[PATCH v3] arm64: errata: Workaround NVIDIA Olympus device store/load ordering erratum

Thu Jun 11 09:00:13 PDT 2026

Hi Vladimir,

On 6/11/2026 10:08 AM, Vladimir Murzin wrote:
> External email: Use caution opening links or attachments
>
>
> Hi,
>
> On 6/11/26 14:34, Will Deacon wrote:
>> On Wed, Jun 10, 2026 at 11:48:22AM -0500, Shanker Donthineni wrote:
>>> On systems with NVIDIA Olympus cores, a Device-nGnR* load can be
>>> observed by a peripheral before an older, non-overlapping Device-nGnR*
>>> store to the same peripheral. This breaks the program-order guarantee
>>> that software expects for Device-nGnR* accesses and can leave a
>>> peripheral in an incorrect state, as a load is observed before an
>>> earlier store takes effect.
>>>
>>> The erratum can occur only when all of the following apply:
>>>
>>>    - A PE executes a Device-nGnR* store followed by a younger
>>>      Device-nGnR* load.
>>>    - The store is not a store-release.
>>>    - The accesses target the same peripheral and do not overlap in bytes.
>>>    - There is at most one intervening Device-nGnR* store in program
>>>      order, and there are no intervening Device-nGnR* loads.
>>>    - There is no DSB, and no DMB that orders loads, between the store and
>>>      the load.
>>>    - Specific micro-architectural and timing conditions occur.
>>>
>>> Promote the raw MMIO store helpers (__raw_writeb/w/l/q) from plain str*
>>> to stlr* (Store-Release), which removes the "store is not a
>>> store-release" condition for every device write the kernel issues.
>>> Because writel() and writel_relaxed() are both built on __raw_writel()
>>> in asm-generic/io.h, patching the raw variants covers both the
>>> non-relaxed and relaxed APIs without touching the higher layers. Note
>>> that writel()'s own barrier sits before the store, so it does not order
>>> the store against a subsequent readl(); the store-release promotion is
>>> what provides that ordering.
>>>
>>> Like ARM64_ERRATUM_832075 on the load side, the change is gated on a new
>>> ARM64_WORKAROUND_DEVICE_STORE_RELEASE capability and only activated on
>>> parts that match MIDR_NVIDIA_OLYMPUS, so unaffected CPUs continue to use
>>> the plain str* sequence.
>>>
>>> Note: stlr* only supports base-register addressing, so affected CPUs use
>>> a base-register stlr* path.
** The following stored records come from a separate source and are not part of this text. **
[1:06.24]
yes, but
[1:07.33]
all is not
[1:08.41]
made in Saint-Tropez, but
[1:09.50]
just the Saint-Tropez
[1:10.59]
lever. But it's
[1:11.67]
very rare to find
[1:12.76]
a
Unaffected CPUs keep the original
>>> offset-addressed str* sequence introduced by commit d044d6ba6f02
>>> ("arm64: io: permit offset addressing").
>>>
>>> The __const_memcpy_toio_aligned32() and __const_memcpy_toio_aligned64()
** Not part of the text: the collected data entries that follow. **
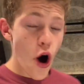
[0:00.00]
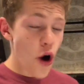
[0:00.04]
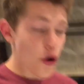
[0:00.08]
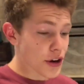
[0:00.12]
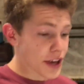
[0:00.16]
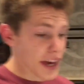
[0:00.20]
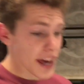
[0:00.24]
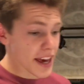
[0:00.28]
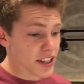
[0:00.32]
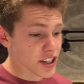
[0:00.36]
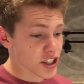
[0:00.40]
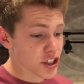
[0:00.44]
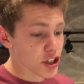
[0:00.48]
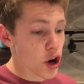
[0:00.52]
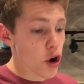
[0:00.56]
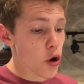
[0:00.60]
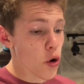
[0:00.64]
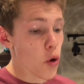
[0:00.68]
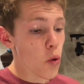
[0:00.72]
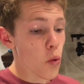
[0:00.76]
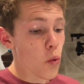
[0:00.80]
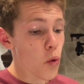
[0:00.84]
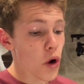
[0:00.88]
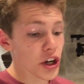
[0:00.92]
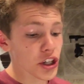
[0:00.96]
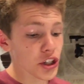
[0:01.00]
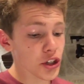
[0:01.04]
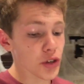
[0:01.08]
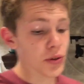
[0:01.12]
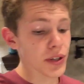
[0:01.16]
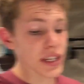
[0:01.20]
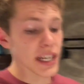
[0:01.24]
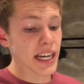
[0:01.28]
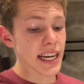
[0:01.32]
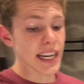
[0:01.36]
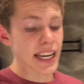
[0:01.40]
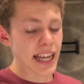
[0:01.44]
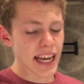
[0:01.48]
Okay, so what you
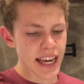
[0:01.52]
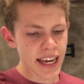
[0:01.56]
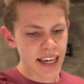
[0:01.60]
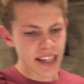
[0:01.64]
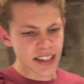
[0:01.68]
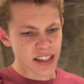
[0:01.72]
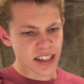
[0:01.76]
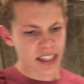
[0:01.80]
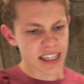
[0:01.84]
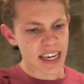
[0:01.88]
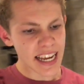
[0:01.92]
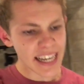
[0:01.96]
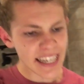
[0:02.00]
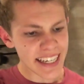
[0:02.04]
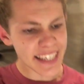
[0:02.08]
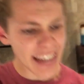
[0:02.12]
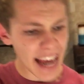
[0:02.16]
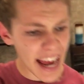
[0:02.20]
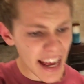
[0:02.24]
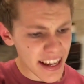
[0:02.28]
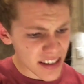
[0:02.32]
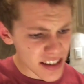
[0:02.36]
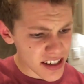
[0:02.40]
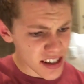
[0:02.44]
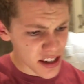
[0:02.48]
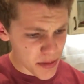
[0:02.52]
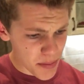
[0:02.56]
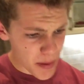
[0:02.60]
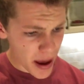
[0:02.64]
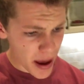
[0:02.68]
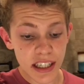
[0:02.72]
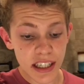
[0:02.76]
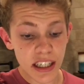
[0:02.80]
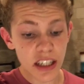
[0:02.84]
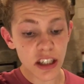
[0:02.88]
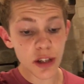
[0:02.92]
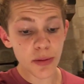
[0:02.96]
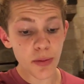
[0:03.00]
need is condensed
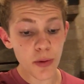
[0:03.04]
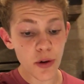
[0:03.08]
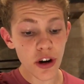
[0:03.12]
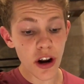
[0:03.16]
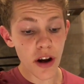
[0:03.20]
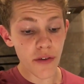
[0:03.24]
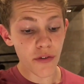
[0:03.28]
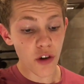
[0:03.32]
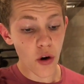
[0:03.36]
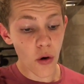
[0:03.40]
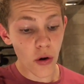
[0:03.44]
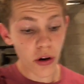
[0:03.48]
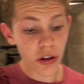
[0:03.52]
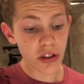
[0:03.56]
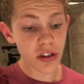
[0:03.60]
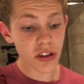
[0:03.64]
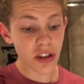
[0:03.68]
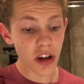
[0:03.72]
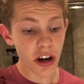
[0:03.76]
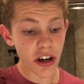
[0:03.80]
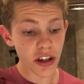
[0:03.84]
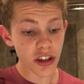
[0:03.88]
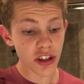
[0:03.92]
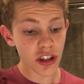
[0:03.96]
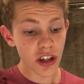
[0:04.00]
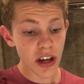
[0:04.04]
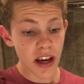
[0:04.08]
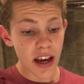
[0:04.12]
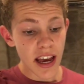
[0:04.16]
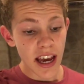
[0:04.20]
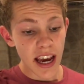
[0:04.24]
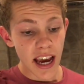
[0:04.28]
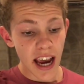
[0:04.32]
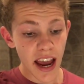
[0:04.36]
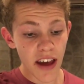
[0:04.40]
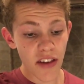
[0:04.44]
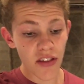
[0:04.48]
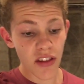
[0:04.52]
teaspoon of cornstarch,
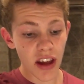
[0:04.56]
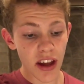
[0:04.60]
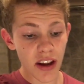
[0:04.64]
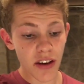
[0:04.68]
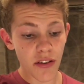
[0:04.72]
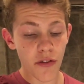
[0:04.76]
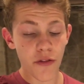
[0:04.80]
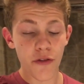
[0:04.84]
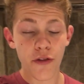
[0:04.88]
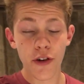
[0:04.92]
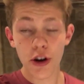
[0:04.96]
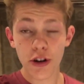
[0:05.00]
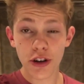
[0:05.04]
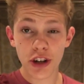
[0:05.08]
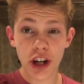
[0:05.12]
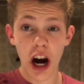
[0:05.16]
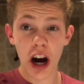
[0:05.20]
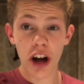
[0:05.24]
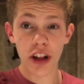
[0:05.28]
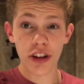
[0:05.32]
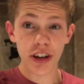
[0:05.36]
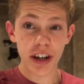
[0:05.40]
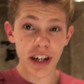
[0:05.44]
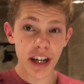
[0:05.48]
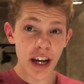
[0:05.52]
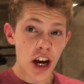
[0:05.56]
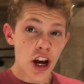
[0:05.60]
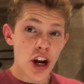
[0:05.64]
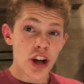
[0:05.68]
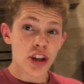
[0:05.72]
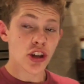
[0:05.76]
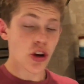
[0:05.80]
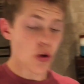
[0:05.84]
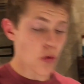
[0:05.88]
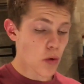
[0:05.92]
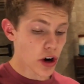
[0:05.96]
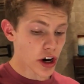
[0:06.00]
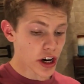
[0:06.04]
and then food coloring.
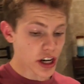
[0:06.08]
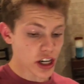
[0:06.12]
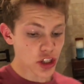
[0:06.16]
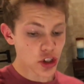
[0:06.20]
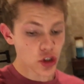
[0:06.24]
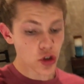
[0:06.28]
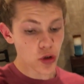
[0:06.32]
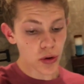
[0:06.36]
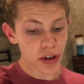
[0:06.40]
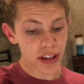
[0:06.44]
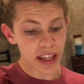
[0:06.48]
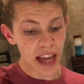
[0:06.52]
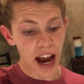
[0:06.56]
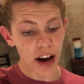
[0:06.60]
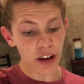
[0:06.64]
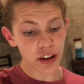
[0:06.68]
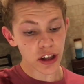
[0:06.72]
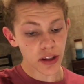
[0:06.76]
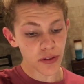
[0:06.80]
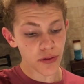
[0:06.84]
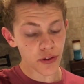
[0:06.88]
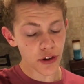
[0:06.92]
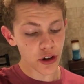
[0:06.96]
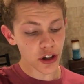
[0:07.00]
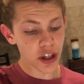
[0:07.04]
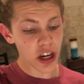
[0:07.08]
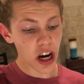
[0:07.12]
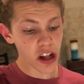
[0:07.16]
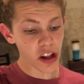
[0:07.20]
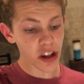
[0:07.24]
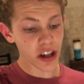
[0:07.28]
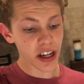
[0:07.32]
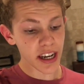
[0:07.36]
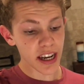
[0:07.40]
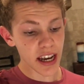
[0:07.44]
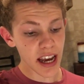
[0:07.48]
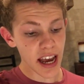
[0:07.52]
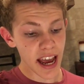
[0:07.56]
So we're gonna do it without the food
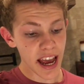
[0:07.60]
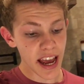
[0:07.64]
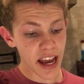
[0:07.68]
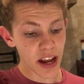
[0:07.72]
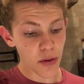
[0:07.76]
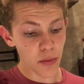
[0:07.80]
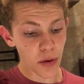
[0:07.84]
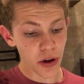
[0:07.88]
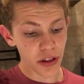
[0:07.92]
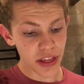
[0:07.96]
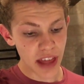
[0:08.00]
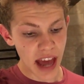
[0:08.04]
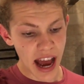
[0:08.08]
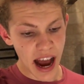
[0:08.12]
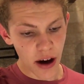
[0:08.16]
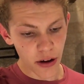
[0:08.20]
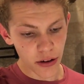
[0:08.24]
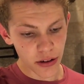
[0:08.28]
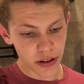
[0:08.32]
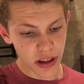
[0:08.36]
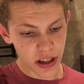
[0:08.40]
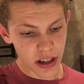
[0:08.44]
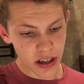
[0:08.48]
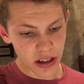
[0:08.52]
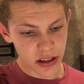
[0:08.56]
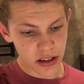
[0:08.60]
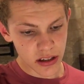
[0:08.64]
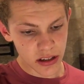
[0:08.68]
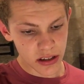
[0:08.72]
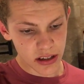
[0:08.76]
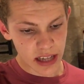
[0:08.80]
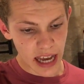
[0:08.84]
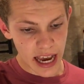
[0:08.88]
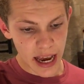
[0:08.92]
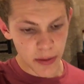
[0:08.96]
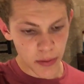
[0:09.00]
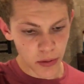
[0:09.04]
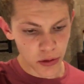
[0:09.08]
coloring and without the
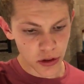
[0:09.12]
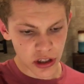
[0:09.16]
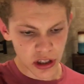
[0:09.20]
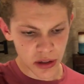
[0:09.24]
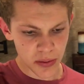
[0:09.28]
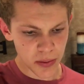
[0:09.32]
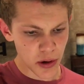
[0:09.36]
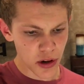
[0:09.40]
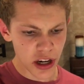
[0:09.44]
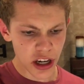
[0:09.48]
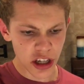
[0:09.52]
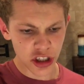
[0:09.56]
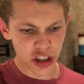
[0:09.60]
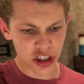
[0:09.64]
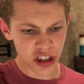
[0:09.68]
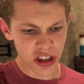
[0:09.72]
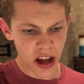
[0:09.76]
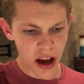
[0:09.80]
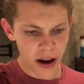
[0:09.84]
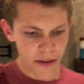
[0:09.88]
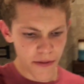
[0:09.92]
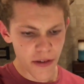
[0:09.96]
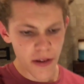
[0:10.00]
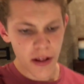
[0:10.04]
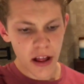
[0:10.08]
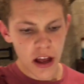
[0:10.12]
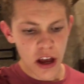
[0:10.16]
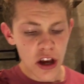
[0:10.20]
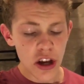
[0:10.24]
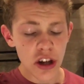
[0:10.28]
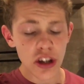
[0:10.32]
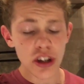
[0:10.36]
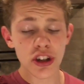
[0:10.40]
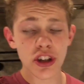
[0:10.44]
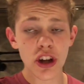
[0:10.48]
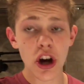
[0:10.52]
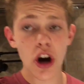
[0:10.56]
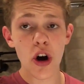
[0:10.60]
tablespoonish stuff.
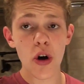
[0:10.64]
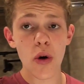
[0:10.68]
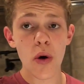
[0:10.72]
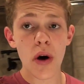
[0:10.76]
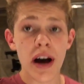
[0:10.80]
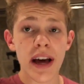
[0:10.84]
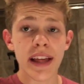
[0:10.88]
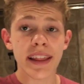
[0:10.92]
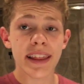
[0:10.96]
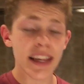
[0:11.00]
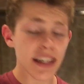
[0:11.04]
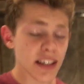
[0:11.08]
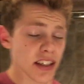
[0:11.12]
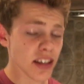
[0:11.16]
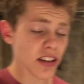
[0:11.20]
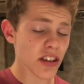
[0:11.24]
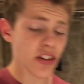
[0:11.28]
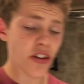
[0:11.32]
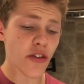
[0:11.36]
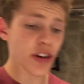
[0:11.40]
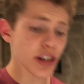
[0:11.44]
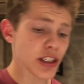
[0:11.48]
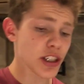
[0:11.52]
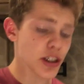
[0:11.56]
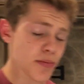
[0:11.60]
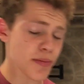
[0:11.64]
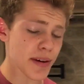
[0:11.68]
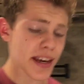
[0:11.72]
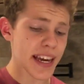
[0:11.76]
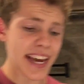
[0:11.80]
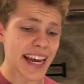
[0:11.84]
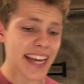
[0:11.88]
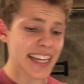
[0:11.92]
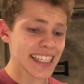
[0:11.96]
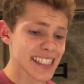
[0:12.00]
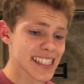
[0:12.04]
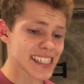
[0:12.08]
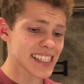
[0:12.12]
So this is going to
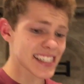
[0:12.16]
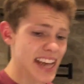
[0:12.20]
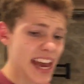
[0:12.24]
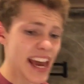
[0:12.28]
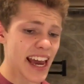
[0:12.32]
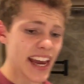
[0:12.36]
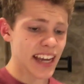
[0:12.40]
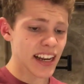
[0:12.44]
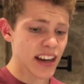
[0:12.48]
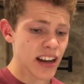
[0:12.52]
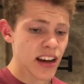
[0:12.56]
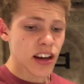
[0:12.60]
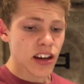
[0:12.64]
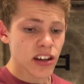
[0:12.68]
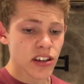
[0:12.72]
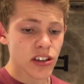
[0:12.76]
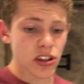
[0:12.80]
be insane.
>>> helpers are left unchanged. These helpers are intended for
>>> write-combining mappings, which are Normal-NC on arm64. Replacing their
>>> contiguous str* groups would defeat the write-combining behavior used to
>>> improve store performance.
>>>
>>> Co-developed-by: Vikram Sethi <vsethi at nvidia.com>
>>> Signed-off-by: Vikram Sethi <vsethi at nvidia.com>
>>> Signed-off-by: Shanker Donthineni <sdonthineni at nvidia.com>
>>> Reviewed-by: Catalin Marinas <catalin.marinas at arm.com>
>>> ---
>>> Changes since v2:
>>>    - Reworked the raw MMIO write helpers so unaffected CPUs keep the
>>>      existing offset-addressed STR sequence, while affected CPUs use the
>>>      base-register STLR path.
>>>    - Updated the commit message to match the code changes.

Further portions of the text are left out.